● Instructions to follow: Your job is to transcribe all the records that follow, excluding any pictures.

● Dataset records:
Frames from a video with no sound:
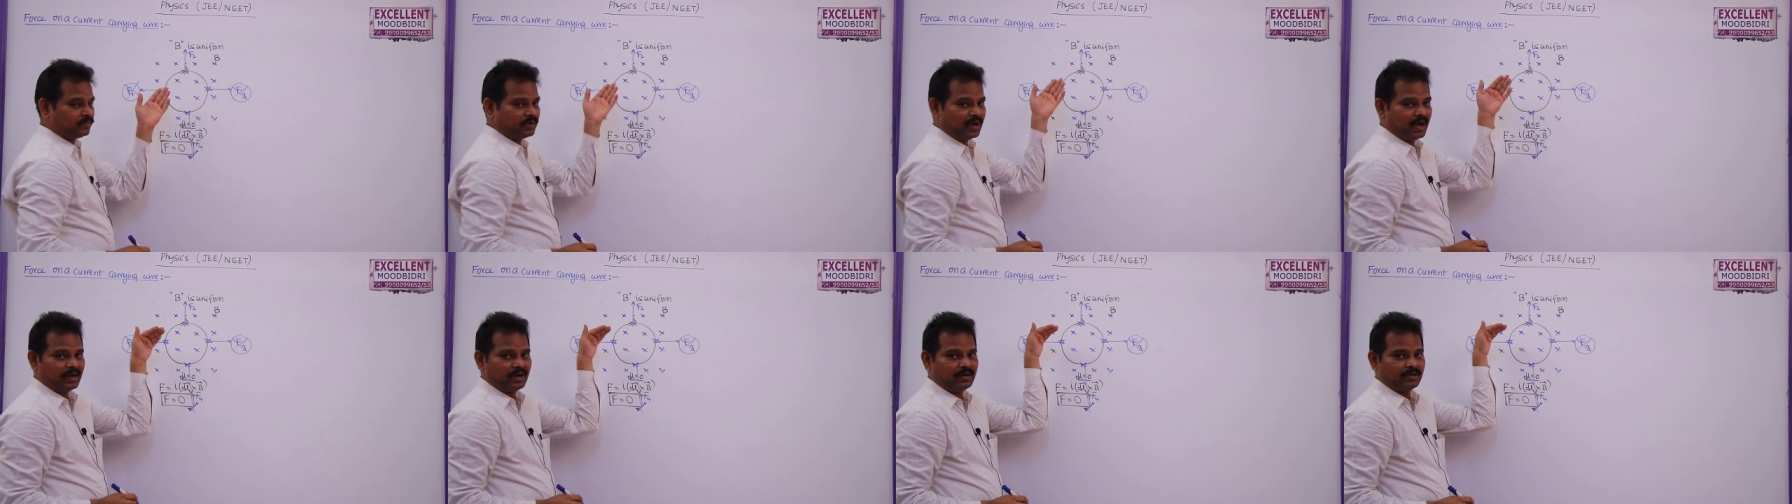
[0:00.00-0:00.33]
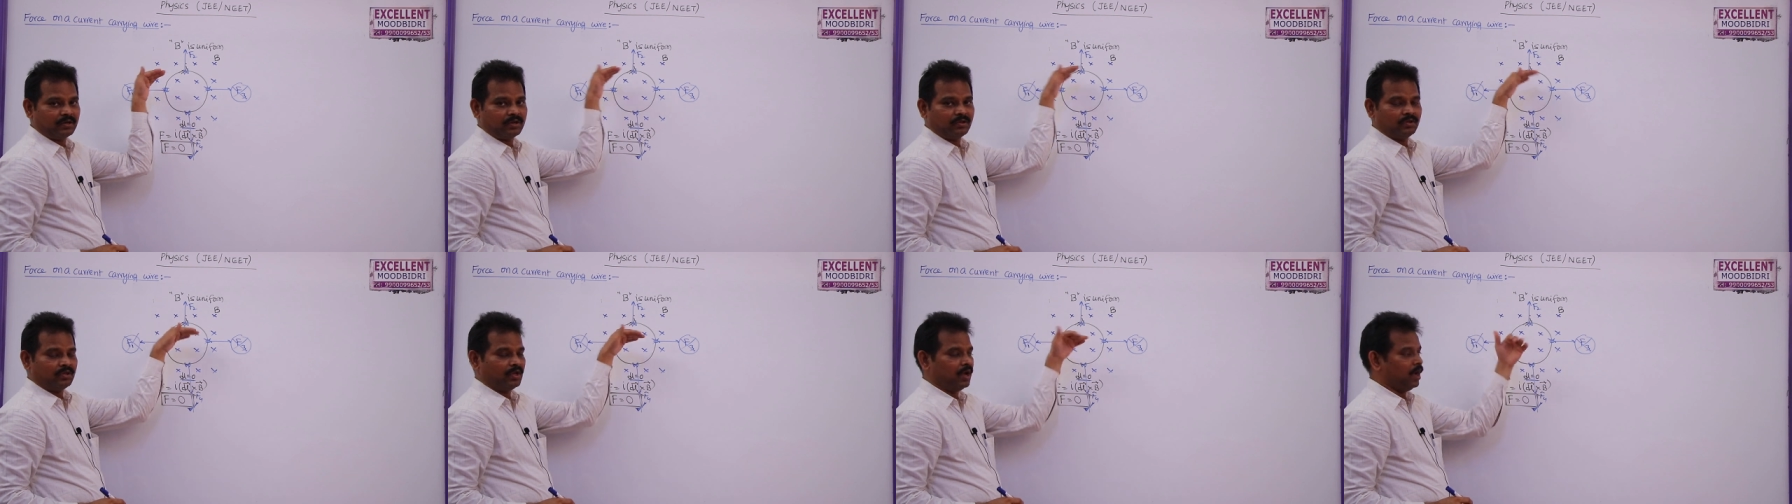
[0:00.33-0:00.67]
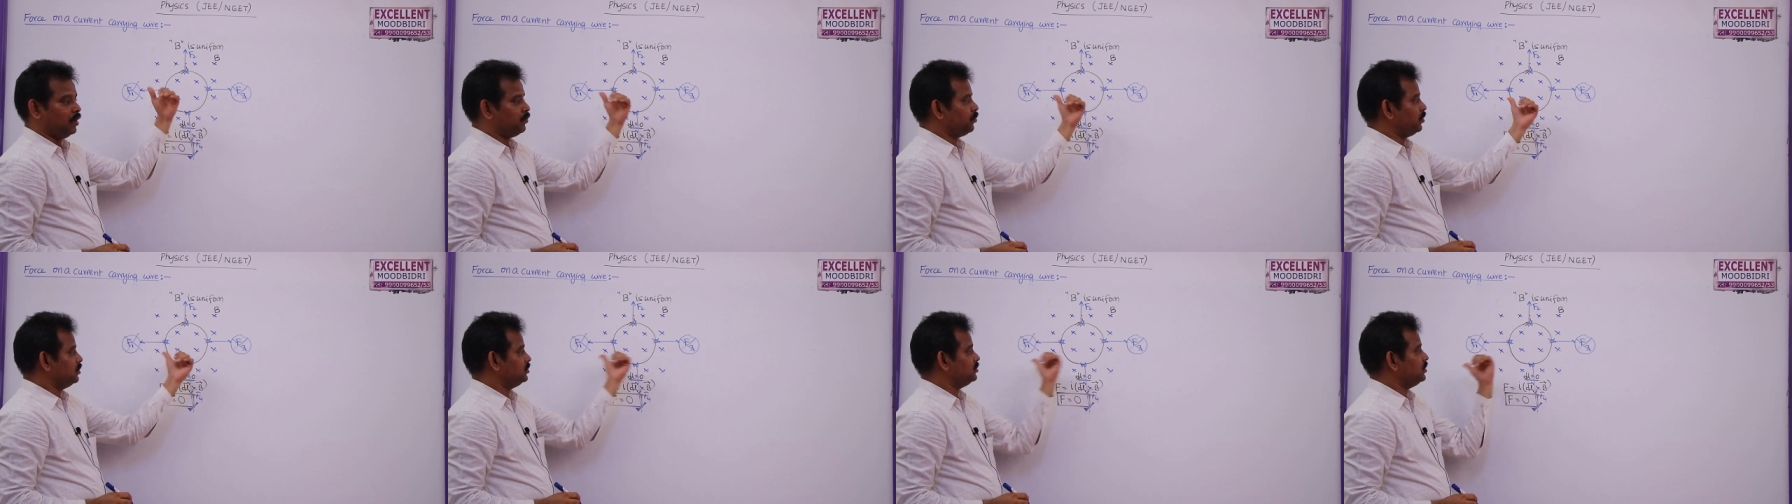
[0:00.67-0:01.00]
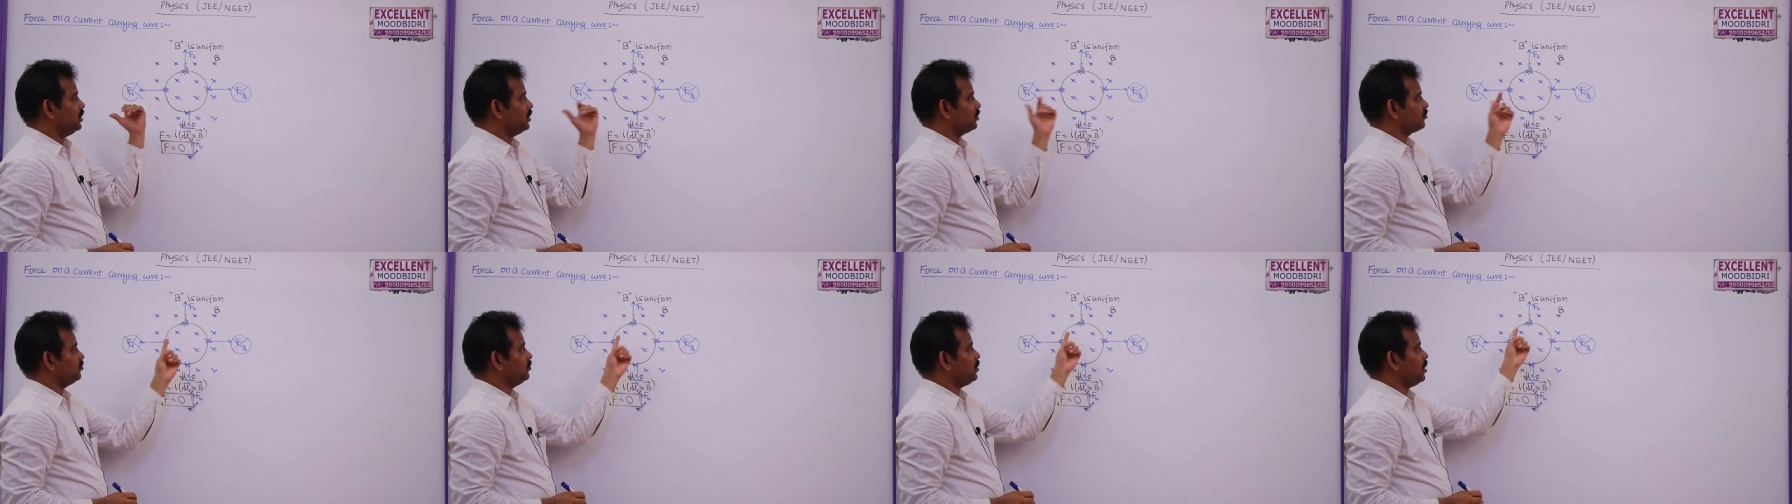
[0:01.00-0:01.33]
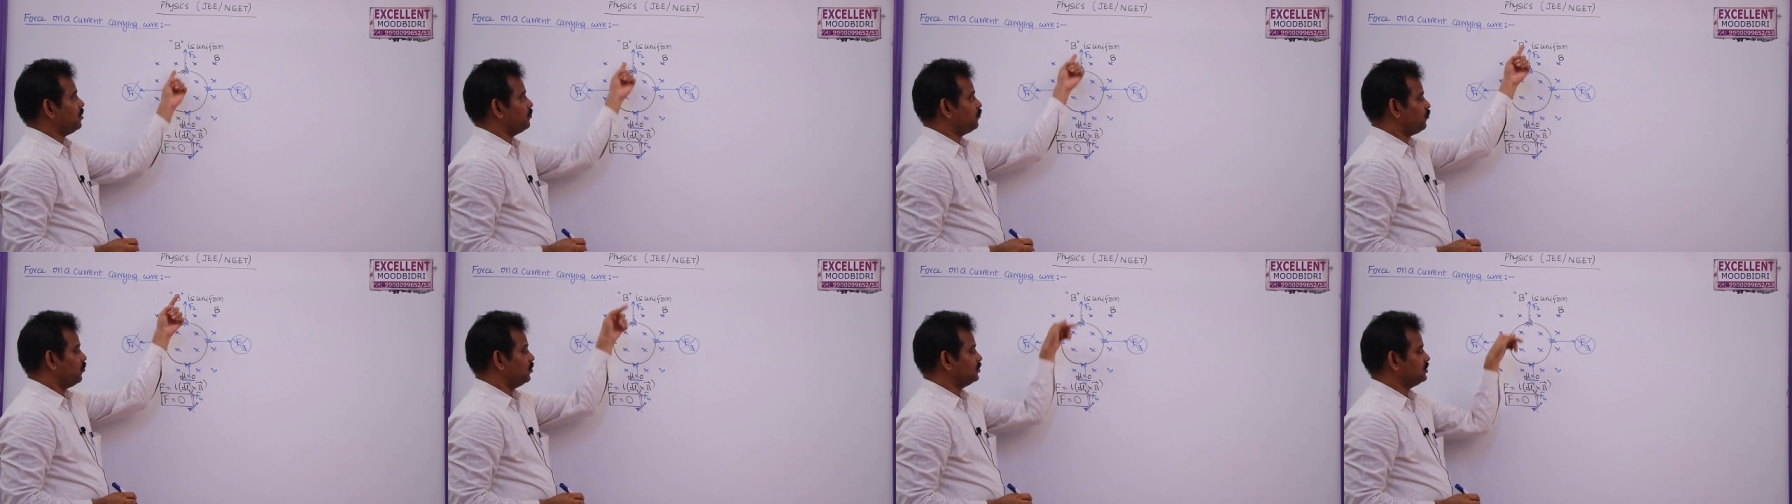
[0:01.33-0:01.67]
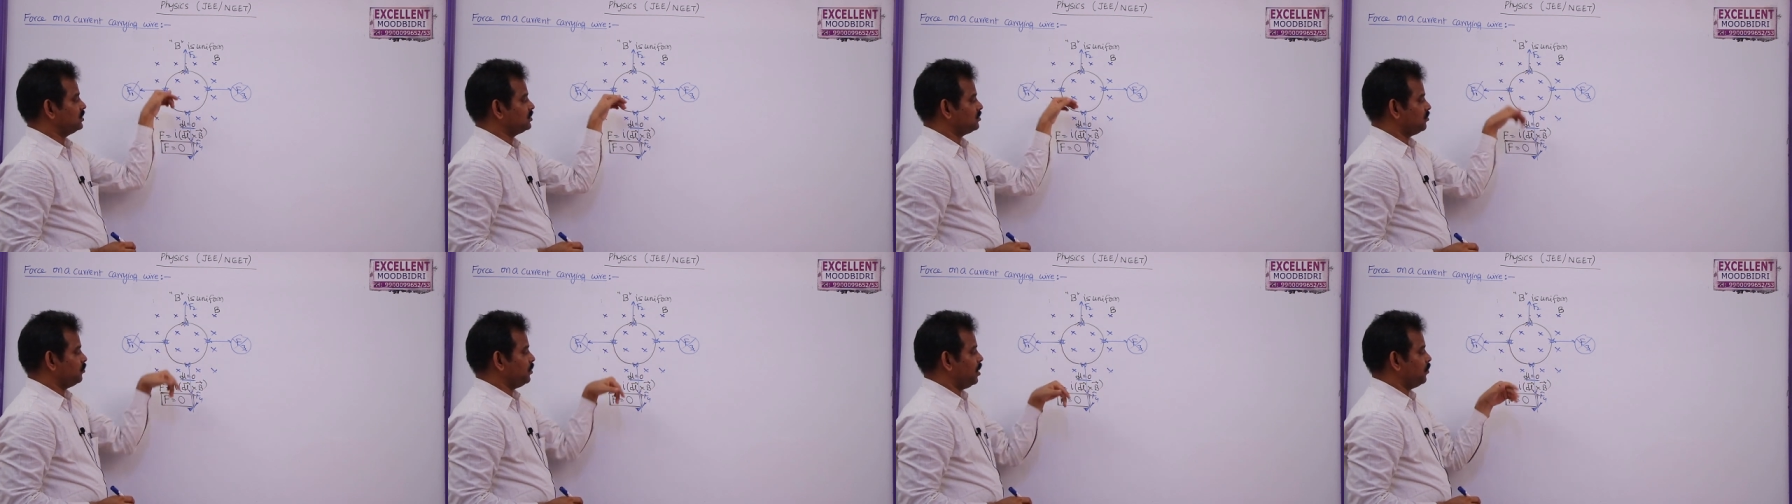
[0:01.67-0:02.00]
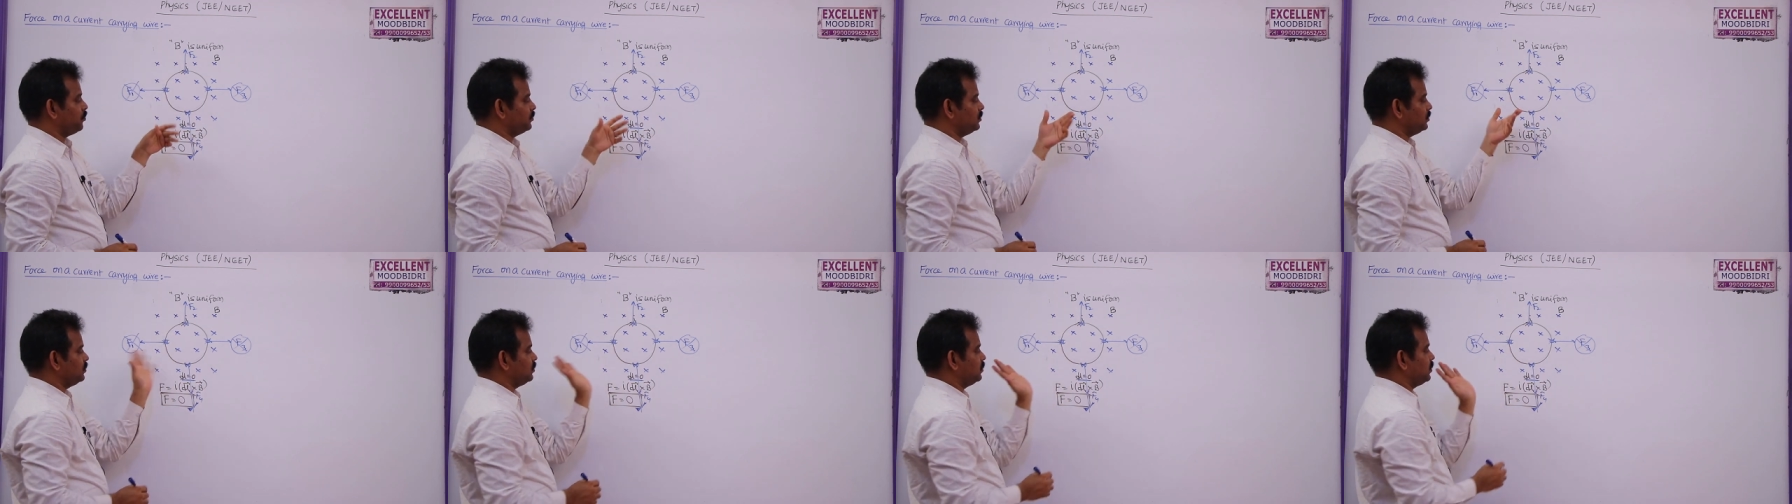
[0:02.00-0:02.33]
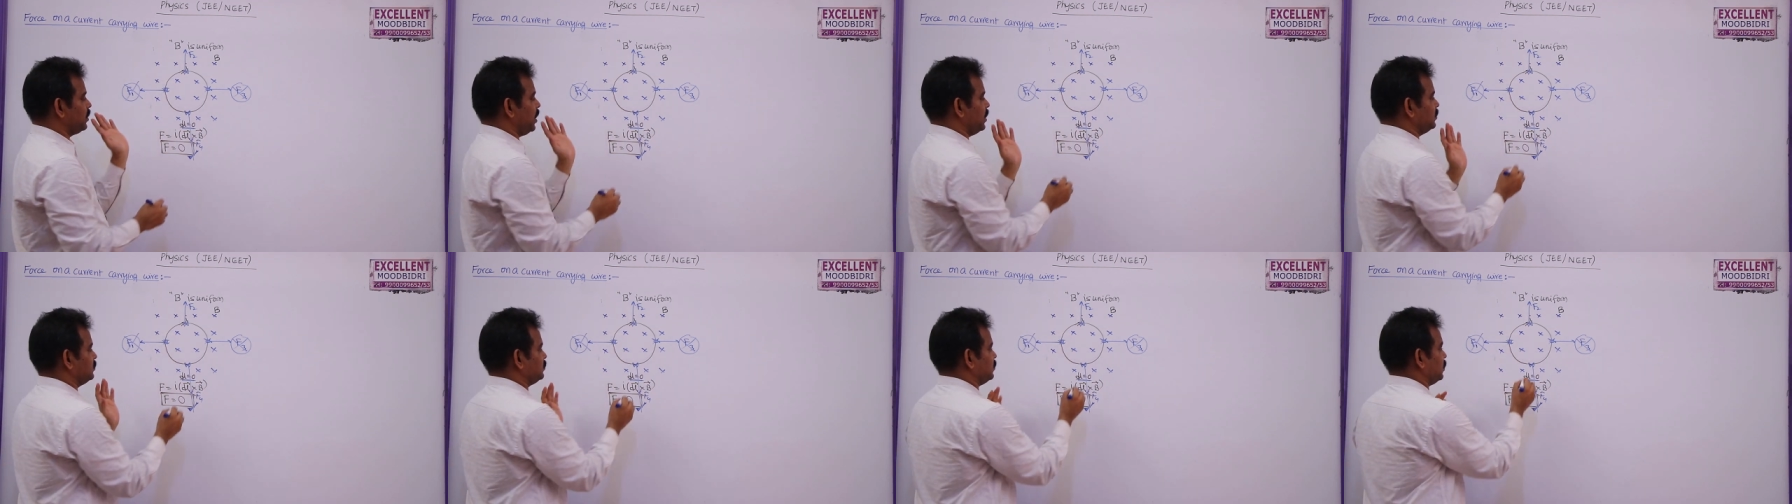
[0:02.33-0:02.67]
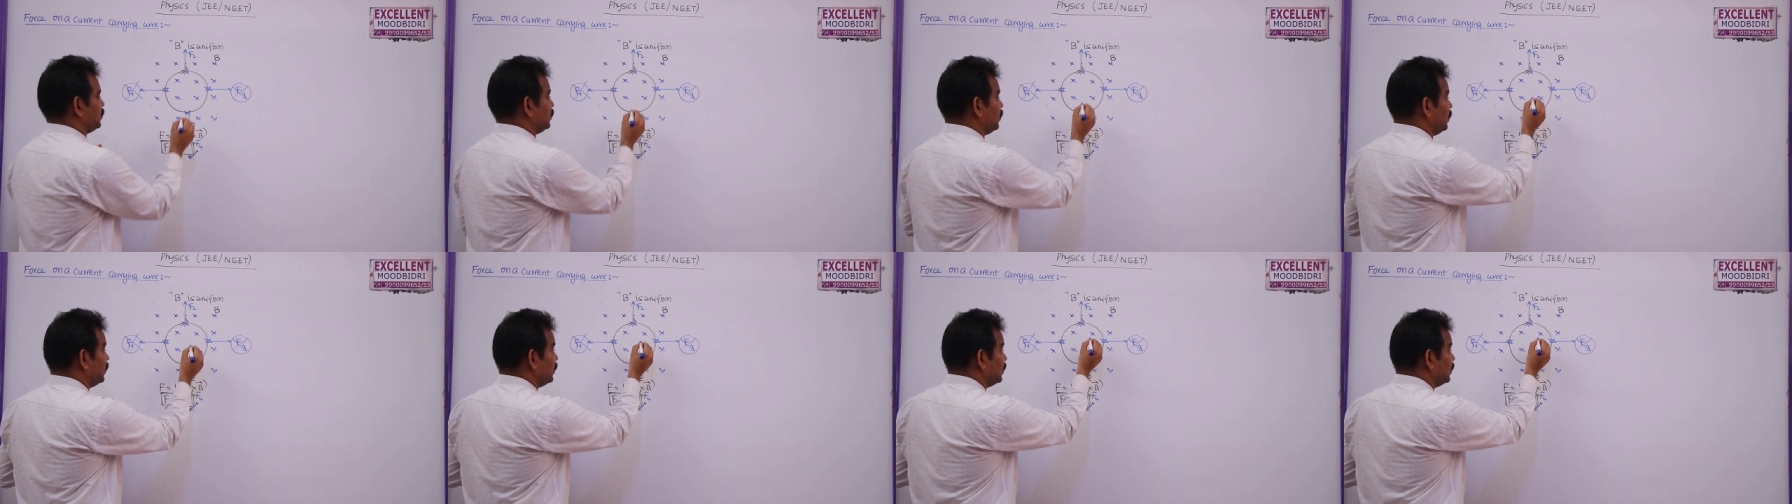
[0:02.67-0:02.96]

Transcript: current in the opposite direction and forces will be opposite cancelled.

● Result of this exercise:
Frames from a video with no sound:
[0:00.00-0:00.33]
[0:00.33-0:00.67]
[0:00.67-0:01.00]
[0:01.00-0:01.33]
[0:01.33-0:01.67]
[0:01.67-0:02.00]
[0:02.00-0:02.33]
[0:02.33-0:02.67]
[0:02.67-0:02.96]

Transcript: current in the opposite direction and forces will be opposite cancelled.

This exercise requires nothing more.